Tuning Hive and other Apache components that run in the background to support processing of HiveQL is particularly important as the scale of your workload and database volume increases. When your applications query data sets that constitute a large-scale enterprise data warehouse (EDW), tuning the environment and optimizing Hive queries are often part of an ongoing effort of your team.
Increasingly, most enterprises require that Hive queries run against the data warehouse
with low-latency analytical processing, which is often referred to as LLAP by Hortonworks. LLAP of real-time data can be further enhanced by integrating the EDW with the Druid business intelligence engine.
Hive2 Architecture and Internals.
Before we begin, I am assuming you are running Hive on Tez execution engine. Hive LLAP with Apache Tez utilizes newer technology available in Hive 2.x to be
an increasingly needed alternative to other execution engines like MapReduce
and earlier implementations of Hive on Tez. Tez runs in conjunction with Hive
LLAP to form a newer execution engine architecture that can support faster
queries.
The architecture og Hive2 is shown below:
- HiveServer2: provides JDBC and ODBC interface, and query compilation
- Query coordinators: coordinate the execution of a single query LLAP daemon: persistent server, typically one per node. This is the main differentiating component of thearchitecture, which enables faster query runtimes than earlier execution engines.
- Query executors: threads running inside the LLAP daemon
- In-memory cache: cache inside the LLAP daemon that is shared across all users
Tuning Hive cluster memory
After spending some time hearing from customers about slow running Hive queries or worst yet heap issues precluding successful query execution and doing some research I learned about some important tuning parameters that may be useful for folks supporting Hive workloads. Some of these I will get into below.

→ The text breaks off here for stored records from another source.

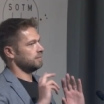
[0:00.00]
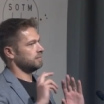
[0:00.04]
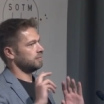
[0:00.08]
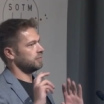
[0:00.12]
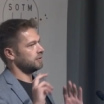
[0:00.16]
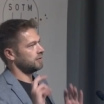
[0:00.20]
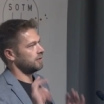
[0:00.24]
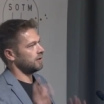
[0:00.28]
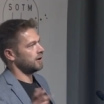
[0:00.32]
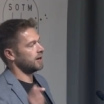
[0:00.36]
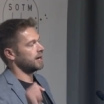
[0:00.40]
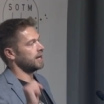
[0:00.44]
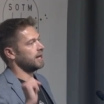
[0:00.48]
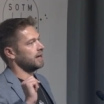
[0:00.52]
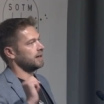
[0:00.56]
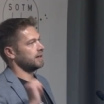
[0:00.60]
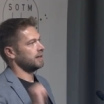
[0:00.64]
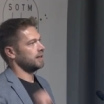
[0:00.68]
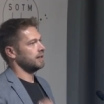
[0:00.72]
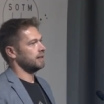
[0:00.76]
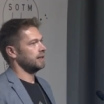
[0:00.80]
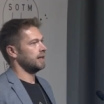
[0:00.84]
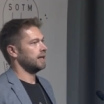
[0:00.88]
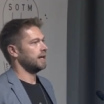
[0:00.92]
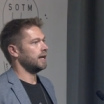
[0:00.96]
product
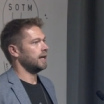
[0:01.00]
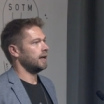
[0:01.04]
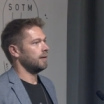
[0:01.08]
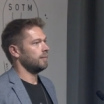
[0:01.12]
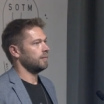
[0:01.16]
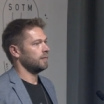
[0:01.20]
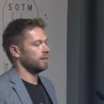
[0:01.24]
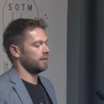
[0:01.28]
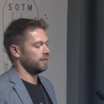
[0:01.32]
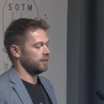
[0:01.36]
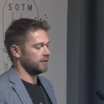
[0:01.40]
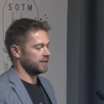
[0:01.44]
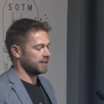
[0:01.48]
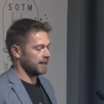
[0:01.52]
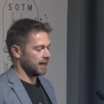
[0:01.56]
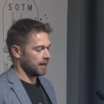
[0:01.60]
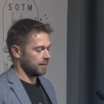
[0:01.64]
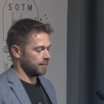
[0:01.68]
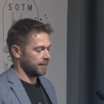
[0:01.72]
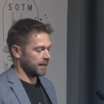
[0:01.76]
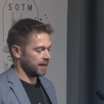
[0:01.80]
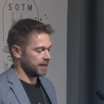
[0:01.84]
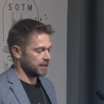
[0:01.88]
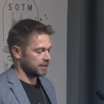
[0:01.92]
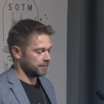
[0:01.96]
um, for data
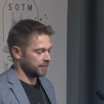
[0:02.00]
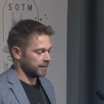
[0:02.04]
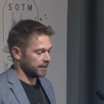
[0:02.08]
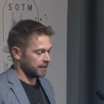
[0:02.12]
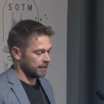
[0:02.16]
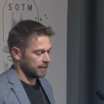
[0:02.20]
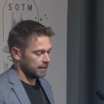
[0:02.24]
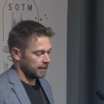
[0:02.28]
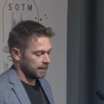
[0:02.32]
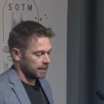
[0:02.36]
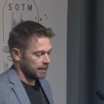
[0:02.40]
management.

To maximize performance of your Apache Hive query workloads, you need to optimize cluster configurations, queries, and underlying Hive table
design. This includes the following:
- Configure CDH clusters for the maximum allowed heap memory size, load-balance concurrent connections across your CDH Hive
components, and allocate adequate memory to support HiveServer2 and Hive metastore operations. - Review your Hive query workloads to make sure queries are not overly complex, that they do not access large numbers of Hive table partitions,
or that they force the system to materialize all columns of accessed Hive tables when only a subset is necessary. - Review the underlying Hive table design, which is crucial to maximizing the throughput of Hive query workloads. Do not create thousands of
table partitions that might cause queries containing JOINs to overtax HiveServer2 and the Hive metastore. Limit column width, and keep the
number of columns under 1,000.
Memory Recommendations.
HiveServer2 and the Hive metastore require sufficient memory to run correctly. The default heap size of 256 MB for each component is
inadequate for production workloads. Consider the following guidelines for sizing the heap for each component, based on your cluster size.

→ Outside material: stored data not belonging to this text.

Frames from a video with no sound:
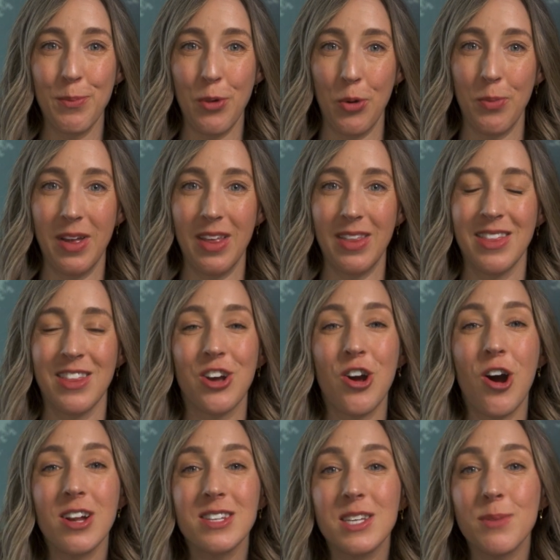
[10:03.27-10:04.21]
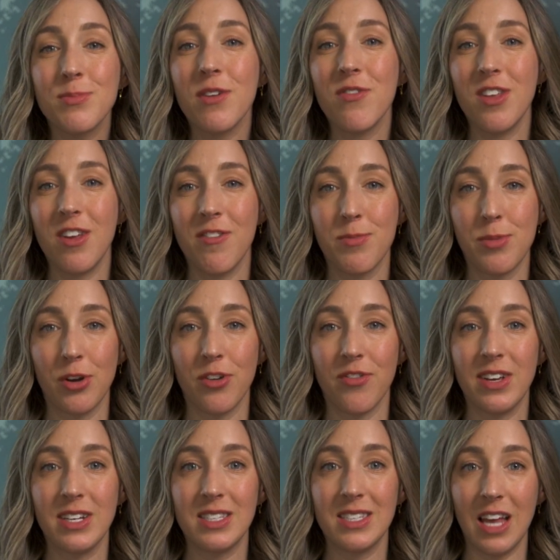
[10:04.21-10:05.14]
a moment. The concept of the
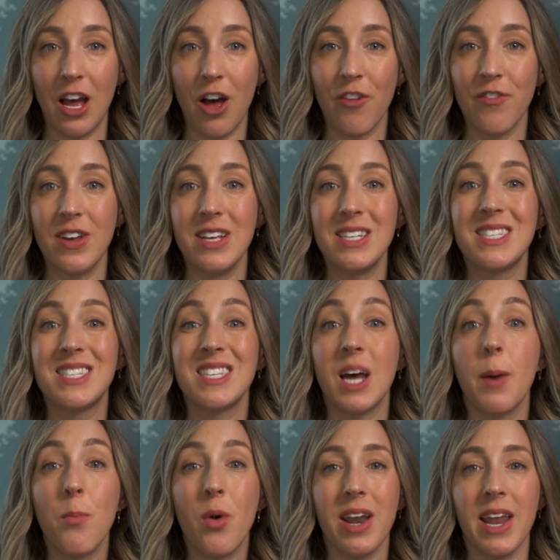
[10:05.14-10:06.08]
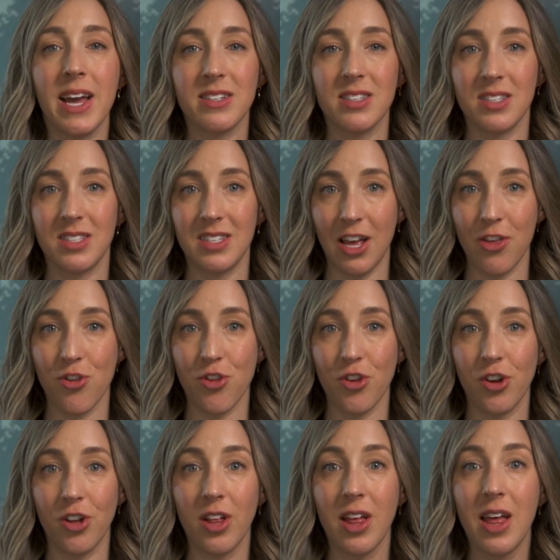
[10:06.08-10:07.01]
observing self is somewhat
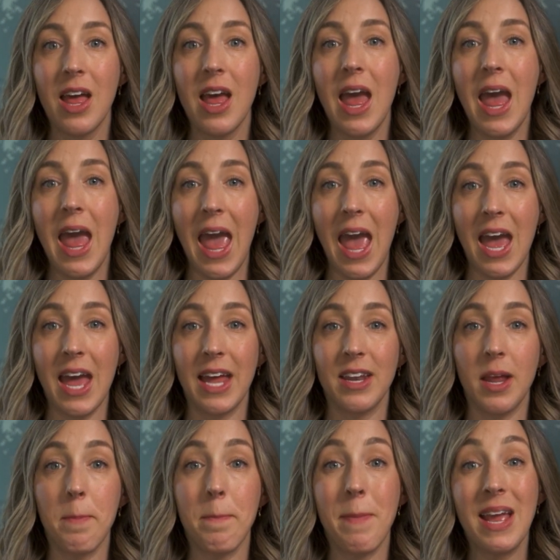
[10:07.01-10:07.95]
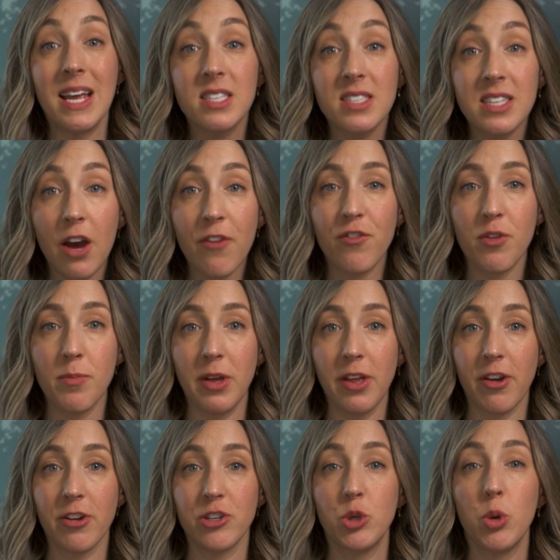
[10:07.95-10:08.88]
existential, and it may sound
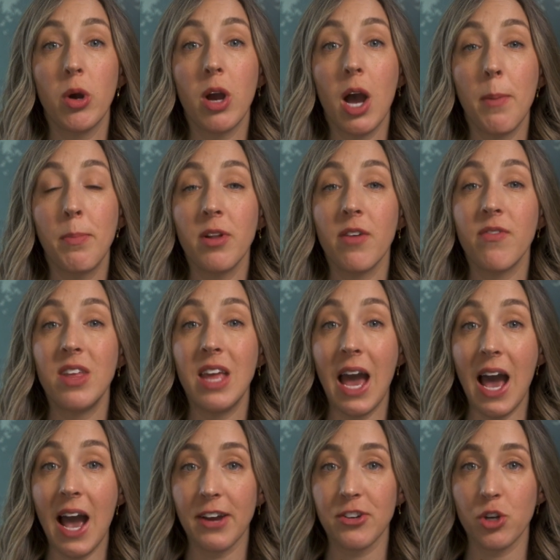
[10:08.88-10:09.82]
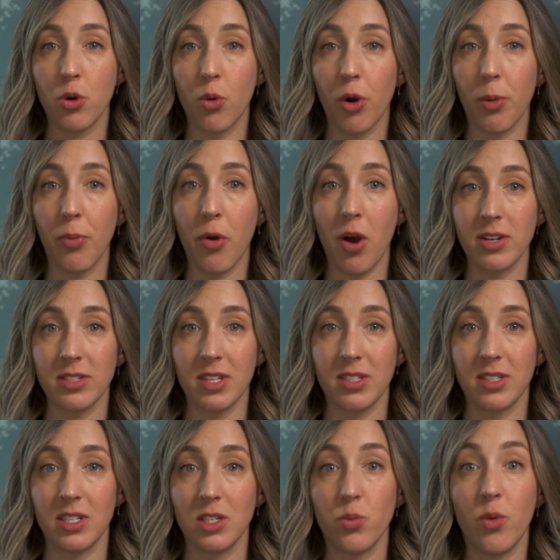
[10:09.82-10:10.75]
familiar to a couple of the ACT core
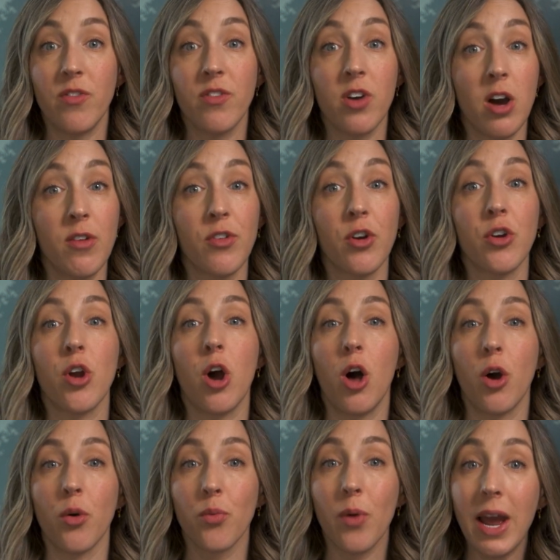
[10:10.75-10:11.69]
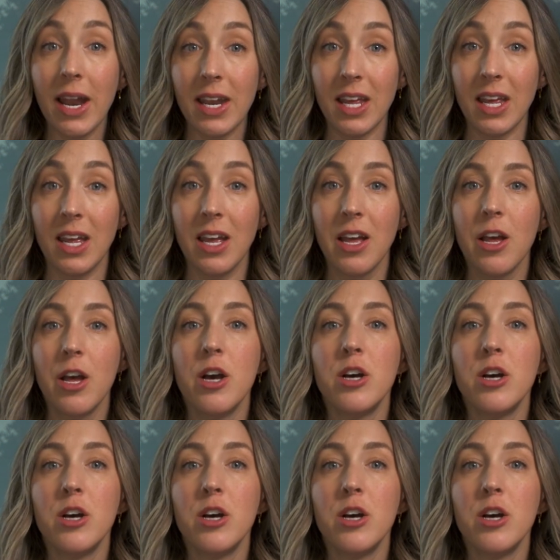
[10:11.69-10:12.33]
processes we've covered already.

Important: These numbers are general guidance only, and can be affected by factors such as number of columns, partitions, complex joins, and
client activity. Based on your anticipated deployment, refine through testing to arrive at the best values for your environment.
In addition, the Beeline CLI should use a heap size of at least 2 GB.
Set the PermGen space for Java garbage collection to 512 MB for all.
Configuring Heap Size and GC
You can use Cloudera Manager to configure Heap Size and GC for HiveServer2
-
- To set heap size, go to Home > Hive > Configuration > HiveServer2 > Resource Management. Set Java Heap Size of HiveServer2 in Bytes to the desired value, and click Save Changes.
- To set garbage collection, go to Home > Hive > Configuration > HiveServer2 > Advanced. Set the PermGen space for Java garbage collection to 512M , the type of garbage collector used ( ConcMarkSweepGC or ParNewGC ), and enable
or disable the garbage collection overhead limit in Java Configuration Options for HiveServer2. The following example sets the PermGen space to 512M , uses the new Parallel Collector, and disables the garbage collection overhead limit:
-XX:MaxPermSize=512M -XX:+UseParNewGC -XX:-UseGCOverheadLimit
- Once you made any changes to Heap and GC you will need to restart. From the Actions drop-down menu, select Restart to restart the HiveServer2 service
Similarly you can set up Heap Size and GC for Hive Metastore with the similar parameters using Cloudera Manager by going tp Home > Hive > Configuration > Hive Metastore > Resource Management.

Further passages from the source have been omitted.